- _Goal of the exercise_: Images are to be dropped, and the rest of the data reproduced exactly.

- _Stored data_:
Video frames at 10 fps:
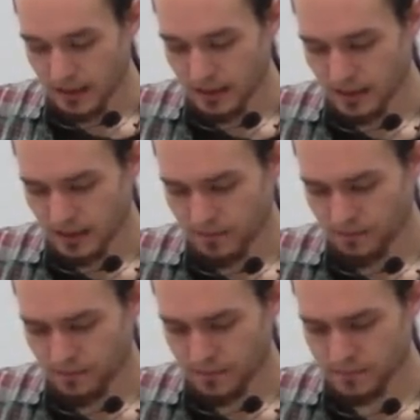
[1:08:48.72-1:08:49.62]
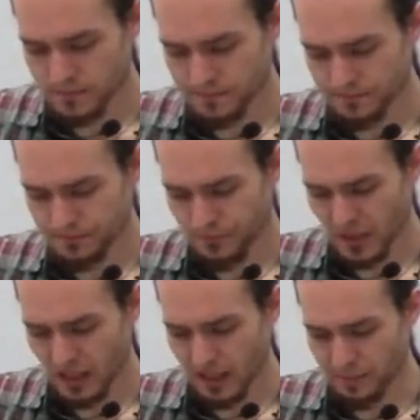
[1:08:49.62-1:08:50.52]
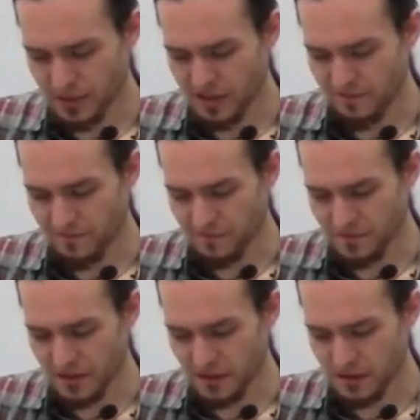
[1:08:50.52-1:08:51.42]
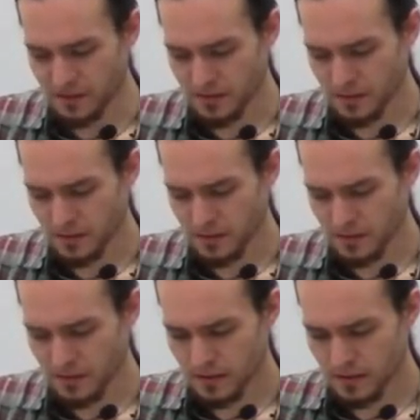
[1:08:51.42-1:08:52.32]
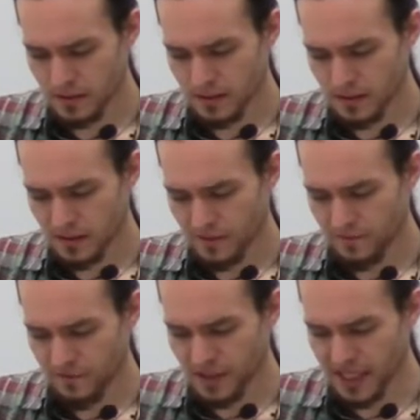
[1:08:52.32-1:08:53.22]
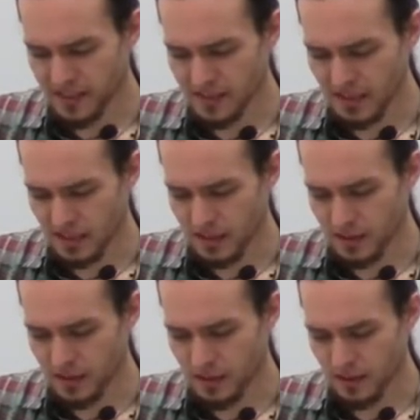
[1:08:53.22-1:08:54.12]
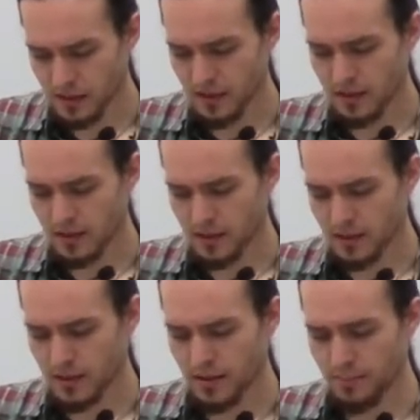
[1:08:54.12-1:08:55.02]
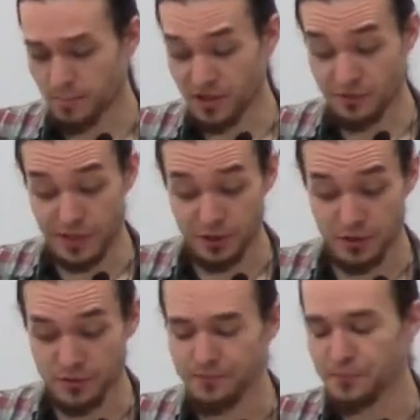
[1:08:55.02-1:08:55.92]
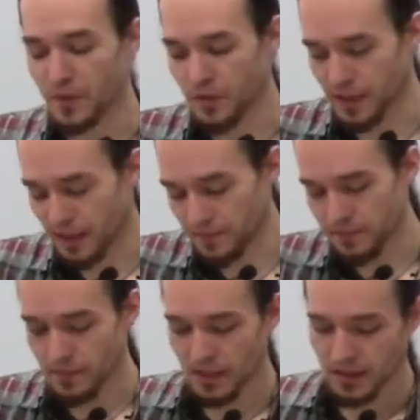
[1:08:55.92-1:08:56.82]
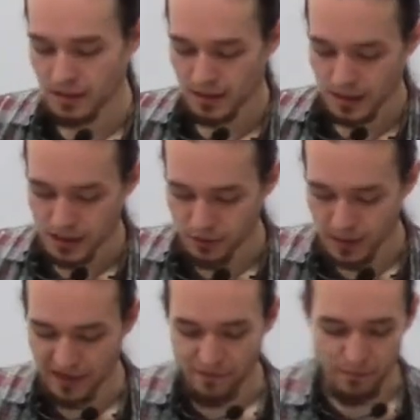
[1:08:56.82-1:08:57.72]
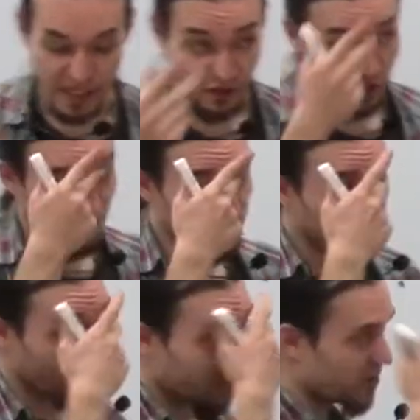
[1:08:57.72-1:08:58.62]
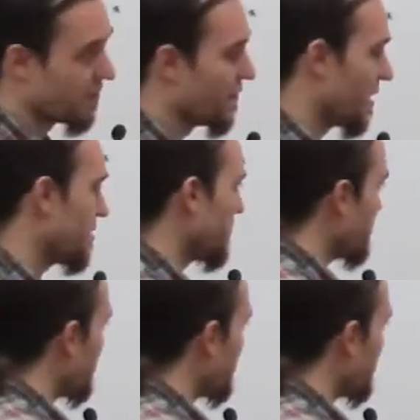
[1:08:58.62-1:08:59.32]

I believe the flights are bidirectional. Okay. So we have a bunch of bidirectional flights.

- _Response area_:
Video frames at 10 fps:
[1:08:48.72-1:08:49.62]
[1:08:49.62-1:08:50.52]
[1:08:50.52-1:08:51.42]
[1:08:51.42-1:08:52.32]
[1:08:52.32-1:08:53.22]
[1:08:53.22-1:08:54.12]
[1:08:54.12-1:08:55.02]
[1:08:55.02-1:08:55.92]
[1:08:55.92-1:08:56.82]
[1:08:56.82-1:08:57.72]
[1:08:57.72-1:08:58.62]
[1:08:58.62-1:08:59.32]

I believe the flights are bidirectional. Okay. So we have a bunch of bidirectional flights.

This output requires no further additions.